Pengguntingan pita, aneka lomba masak, memakai kebaya dan pakaian tradisional perempuan Indonesia, membebaskan beban domestik sehari, memberikan kejutan atau hadiah istimewa terhadap ibu adalah bentuk-bentuk yang dipastikan hadir dalam merayakan Hari Ibu, 22 Desember. Sebuah bentuk perayaan yang mengungkapkan berbagai bentuk kasih sayang dan terimakasih kepada para ibu, menyanjung, mengagumi ke-ibu-an para ibu.
Nampaknya, perayaan Hari Ibu di Indonesia direfleksikan sangat jauh berbeda maknanya dari semangat dan sejarah dikeluarkannya Dektrit Presiden No. 316 tahun 1959 tentang Hari Ibu sebagai Perayaan Nasional.
Pemaknaan Hari Ibu yang demikian sah saja, tidak salah, akan tetapi terasa sangat ironis. Pertama, berbagai bentuk perayaan yang demikian secara langsung mengukuhkan peran Perempuan semata-mata di wilayah domestik. Membebaskan dari peran domestik secara tidak langsung mengakui peran perempuan hanya di wilayah domestik. Hal ini sangat mungkin disebabkan oleh penggunaan kata Ibu, (bukan Perempuan) yang melekat pada fungsi domestik dalam keluarga Indonesia.
Kedua, masih berkaitan dengan hal pertama, berbagai bentuk perayaan tersebut terkesan meniru jenis perayaan yang sama di berbagai negara lain, yaitu Mother’s Day.Di berbagai negara lain penggunaan kata Ibu ditujukan memberikan pujian terhadap ke-ibu-an (motherhood) dan perannya sebagai orang “yang telah melahirkan dan menyusui”, sebagai pengasuh anak, pendamping suami. Pengaruh negara-negara Eropa dan Timur Tengah yang memuja Dewi Rhea, dan ibu para dewa dalam sejarah Yunani kuno telah mempengaruhi makna perayaan Hari Ibu.
Ini berbeda dengan Amerika Serikat dan lebih dari 75 negara lain, seperti Australia, Kanada, Jerman, Italia, Jepang, Belanda, Malaysia, Singapura, Taiwan, dan Hongkong yang memperingati Mother’s Day pada bulan Mei karena pada saat itu itu pada tahun 1870 aktivis sosial Julia Ward Howe mencanangkan pentingnya perempuan bersatu melawan perang saudara.
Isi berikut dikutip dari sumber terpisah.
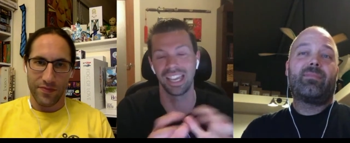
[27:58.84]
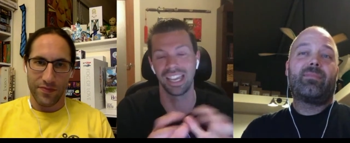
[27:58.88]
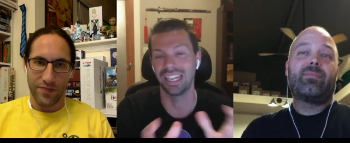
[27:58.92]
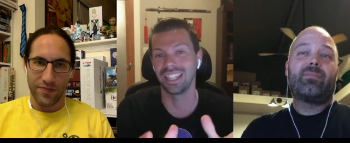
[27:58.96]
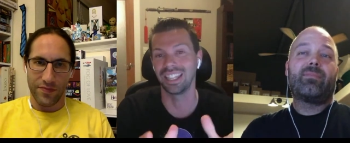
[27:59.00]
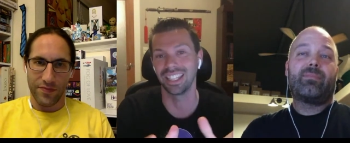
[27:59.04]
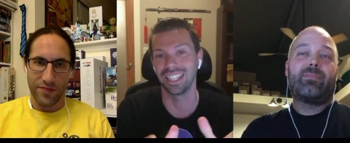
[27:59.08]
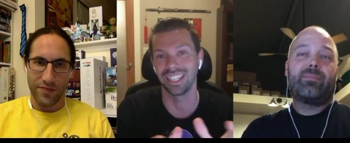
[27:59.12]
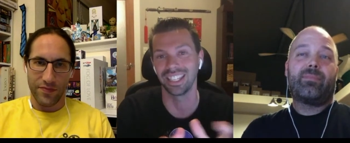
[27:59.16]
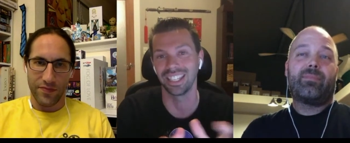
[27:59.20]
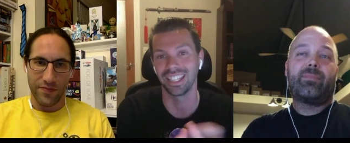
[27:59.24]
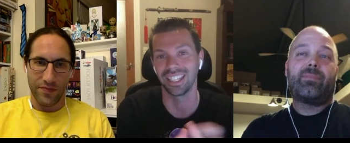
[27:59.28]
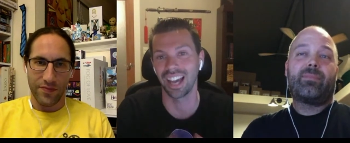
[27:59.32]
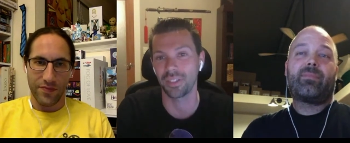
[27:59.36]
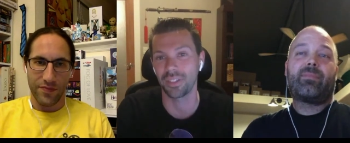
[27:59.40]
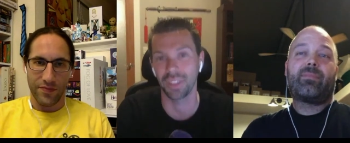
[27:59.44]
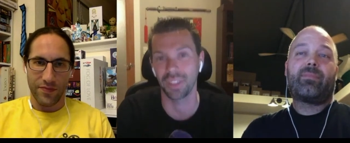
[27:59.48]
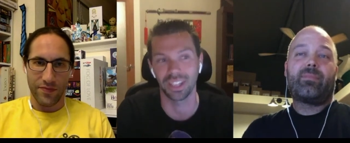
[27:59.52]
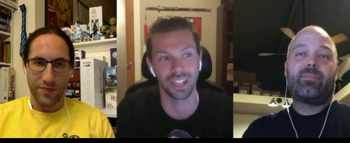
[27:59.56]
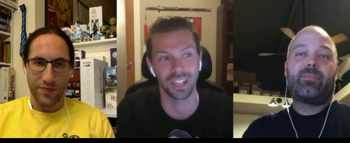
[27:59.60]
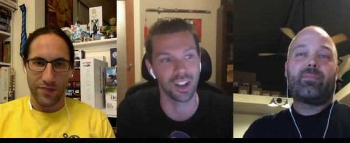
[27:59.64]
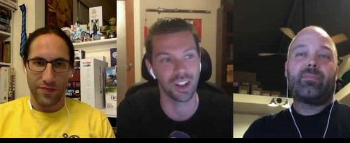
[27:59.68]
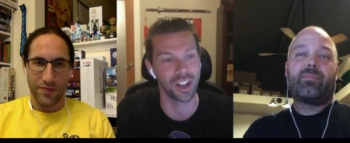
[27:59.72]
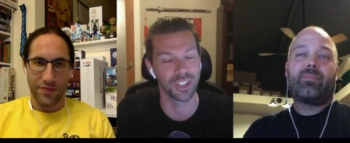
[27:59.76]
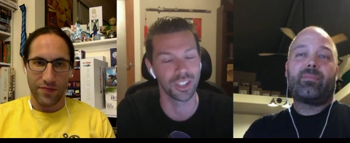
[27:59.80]
Speaker 1: friend, anything, I
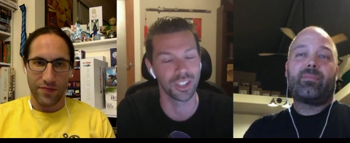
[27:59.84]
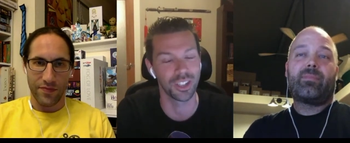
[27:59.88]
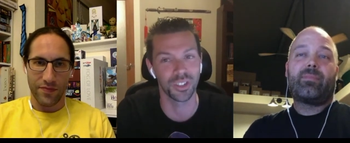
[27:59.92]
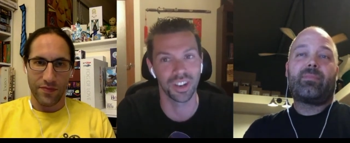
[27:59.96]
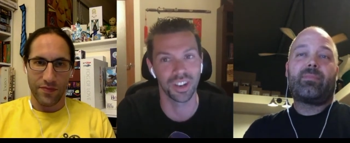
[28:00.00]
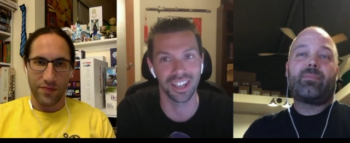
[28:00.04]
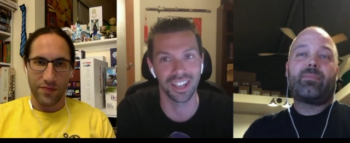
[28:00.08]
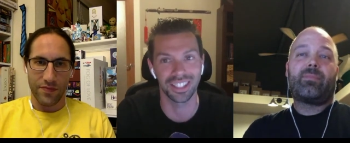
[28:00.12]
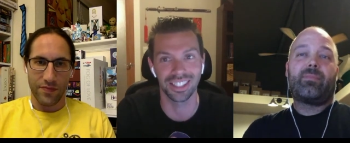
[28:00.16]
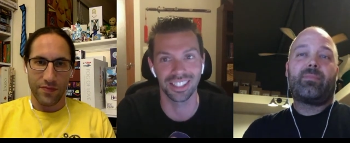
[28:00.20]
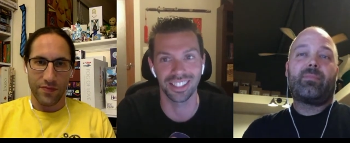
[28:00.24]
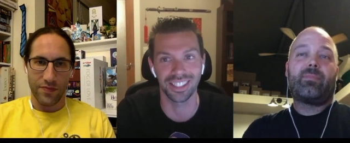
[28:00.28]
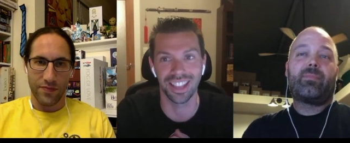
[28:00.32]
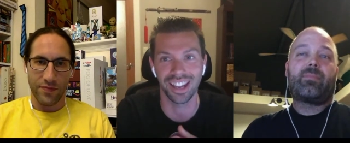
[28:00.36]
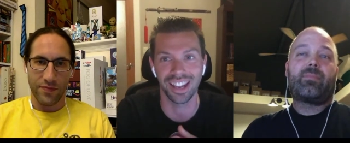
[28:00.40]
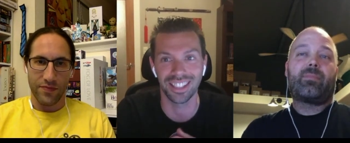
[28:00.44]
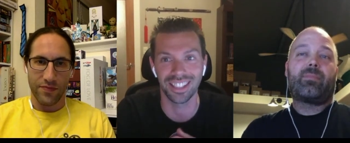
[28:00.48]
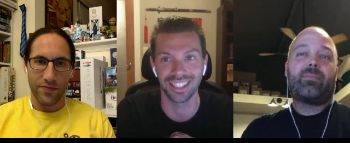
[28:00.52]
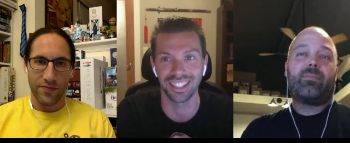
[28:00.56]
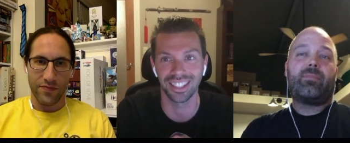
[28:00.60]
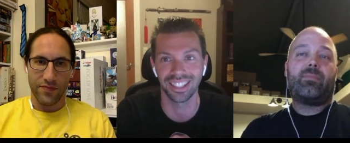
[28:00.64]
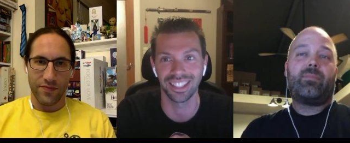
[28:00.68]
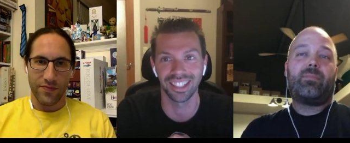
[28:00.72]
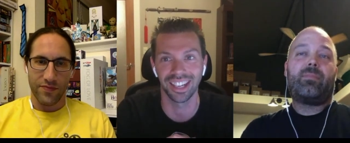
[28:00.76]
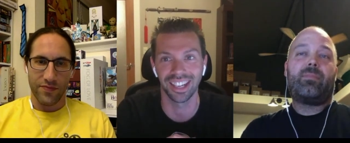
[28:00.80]
think a contract is
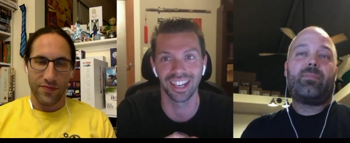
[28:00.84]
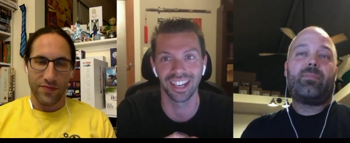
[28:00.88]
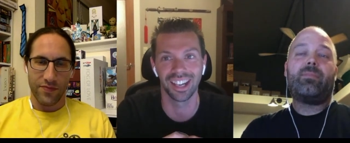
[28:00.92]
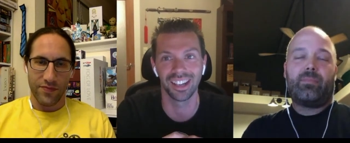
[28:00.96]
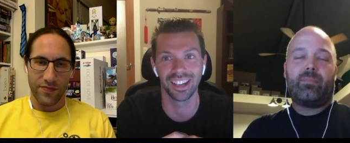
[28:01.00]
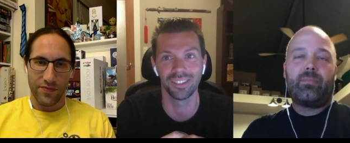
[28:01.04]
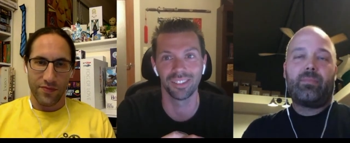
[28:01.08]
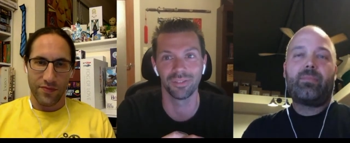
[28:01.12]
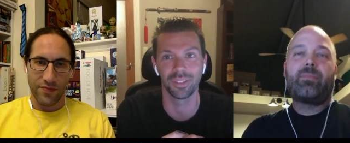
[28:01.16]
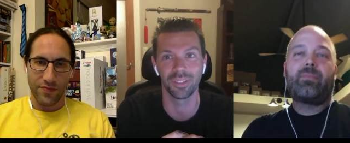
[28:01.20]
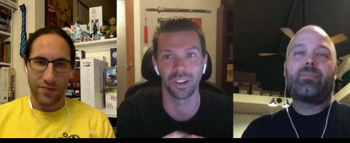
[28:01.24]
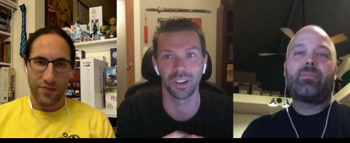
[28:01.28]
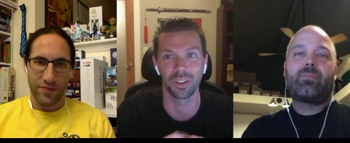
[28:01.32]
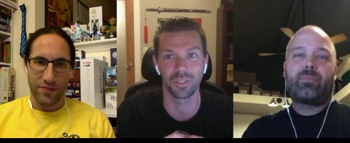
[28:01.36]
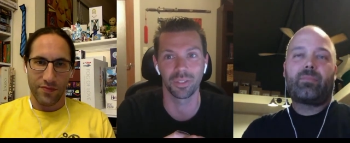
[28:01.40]
actually uh,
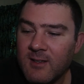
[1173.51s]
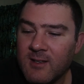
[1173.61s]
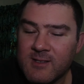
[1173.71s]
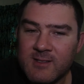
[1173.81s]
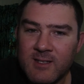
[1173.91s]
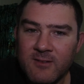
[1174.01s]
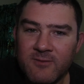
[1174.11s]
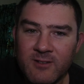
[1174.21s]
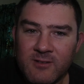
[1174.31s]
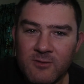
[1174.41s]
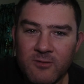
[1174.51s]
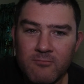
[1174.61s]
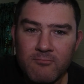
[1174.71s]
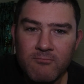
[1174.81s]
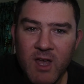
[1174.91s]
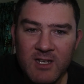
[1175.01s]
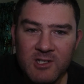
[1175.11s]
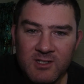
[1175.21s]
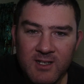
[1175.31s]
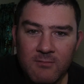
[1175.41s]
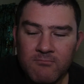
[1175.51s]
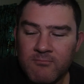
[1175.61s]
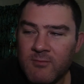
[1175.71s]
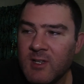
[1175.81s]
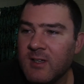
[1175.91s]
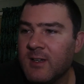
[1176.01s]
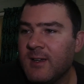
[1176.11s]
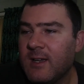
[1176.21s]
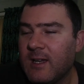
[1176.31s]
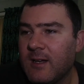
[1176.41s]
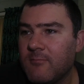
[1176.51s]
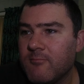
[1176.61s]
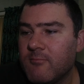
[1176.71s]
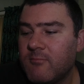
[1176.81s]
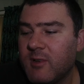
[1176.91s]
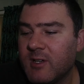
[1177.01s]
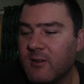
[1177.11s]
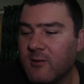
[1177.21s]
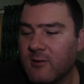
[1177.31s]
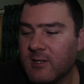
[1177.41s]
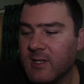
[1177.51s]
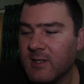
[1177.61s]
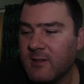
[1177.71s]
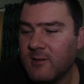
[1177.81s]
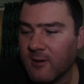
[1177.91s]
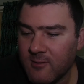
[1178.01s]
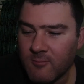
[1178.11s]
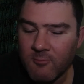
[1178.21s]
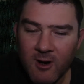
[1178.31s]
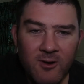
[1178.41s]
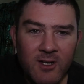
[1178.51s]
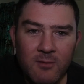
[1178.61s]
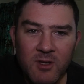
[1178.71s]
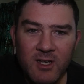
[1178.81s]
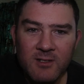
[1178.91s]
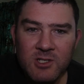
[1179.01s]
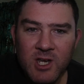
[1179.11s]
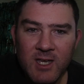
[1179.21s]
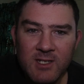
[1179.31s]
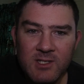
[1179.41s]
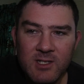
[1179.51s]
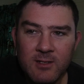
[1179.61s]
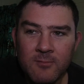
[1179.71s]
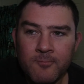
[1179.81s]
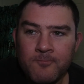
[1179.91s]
and see if it sort of matches up. But I don't worry about changing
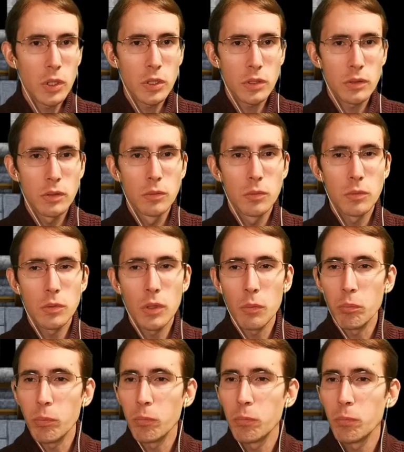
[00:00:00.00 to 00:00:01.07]
What?
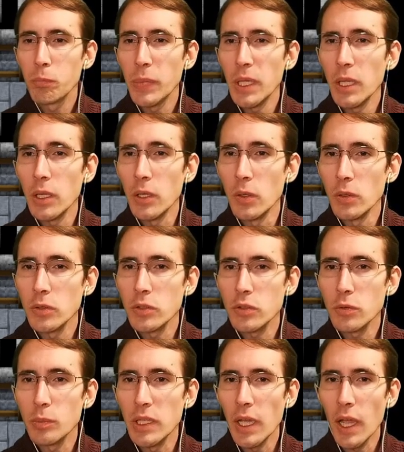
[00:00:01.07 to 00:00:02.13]

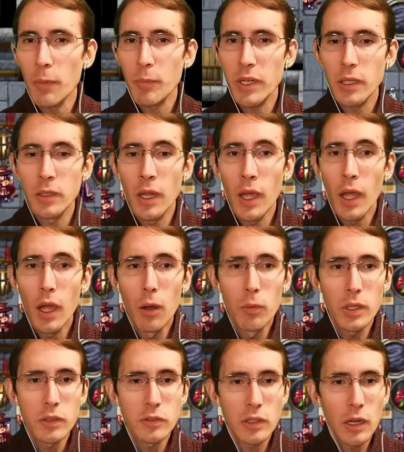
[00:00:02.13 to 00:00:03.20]
Appears to be happening
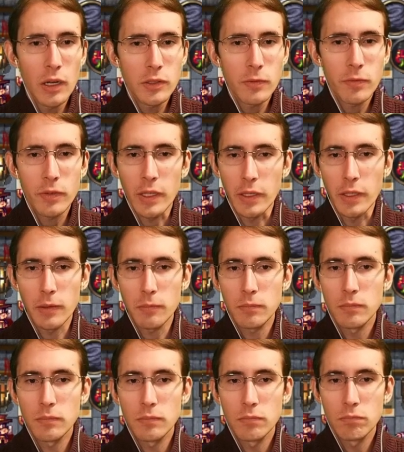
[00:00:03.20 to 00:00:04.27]
now is a lot of thinking.
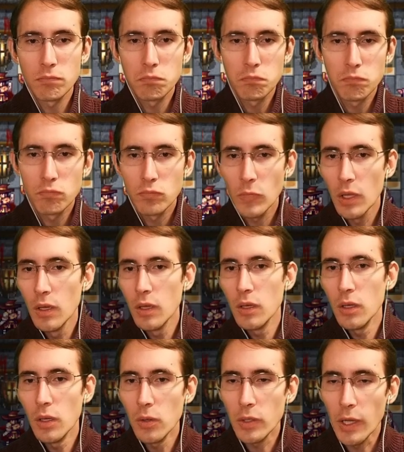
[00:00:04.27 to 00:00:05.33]

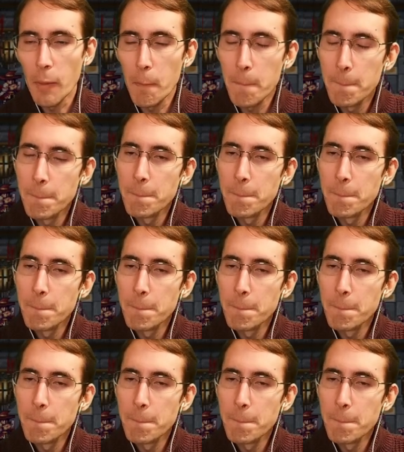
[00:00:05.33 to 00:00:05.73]
Okay.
Dalam hal inilah media massa berperan dalam melakukan komersialisasi Hari Ibu.
Ketiga, hal yang paling ironis adalah perayaan yang demikian tidak hanya melupakan sejarah dibalik lahirnya Hari Ibu, tetapi juga membalikkan sejarah Gerakan Perempuan Indonesia yang mendorong terjadinya perubahan dalam pembangunan Indonesia, termasuk dalam perjuangan kemerdekaan Indonesia.
Sejarah tanggal 22 Desember 1928 adalah tonggak sejarah perempuan di Indonesia melalui Kongres Perempuan pertama di Indonesia. Dalam Kongres ini kelompok perempuan dari berbagai daerah membicarakan persoalan-persoalan perempuan, antara lain menolak perkawinan anak, menolak poligami, bicara soal kesehatan anak, akses pendidikan bagi perempuan dan kesamaan hak perempuan.
Karena itu Hari ibu tanggal 22 Desember 2016, adalah sebuah moment melihat ulang bagaimana kondisi perempuan di Kabupaten Poso dan Morowali, apakah angka kekerasan terhadap perempuan berhasil dihentikan; apakah tidak ada lagi angka perkawinan anak; apakah kesehatan ibu terjamin. Jika masih belum, maka perayaan hari ibu harusnya menjadi awal untuk menjawab semua pembicaraan di Kongres Perempuan 1, 22 Desember 1928.
Karena itu, di Perayaan Hari ibu tanggal 22 Desember setiap tahunnya, harusnya menjadi ruang-ruang refleksi yang mengajak perempuan di Poso untuk merayakan gerakan perempuan Poso dengan keterlibatan penuh menghentikan kekerasan terhadap perempuan dan anak; menghentikan perkawinan anak; berpartisipasi aktif dalam pertemuan pengambilan keputusan di desa ; mendorong akses layanan masyarakat yang adil dan setara.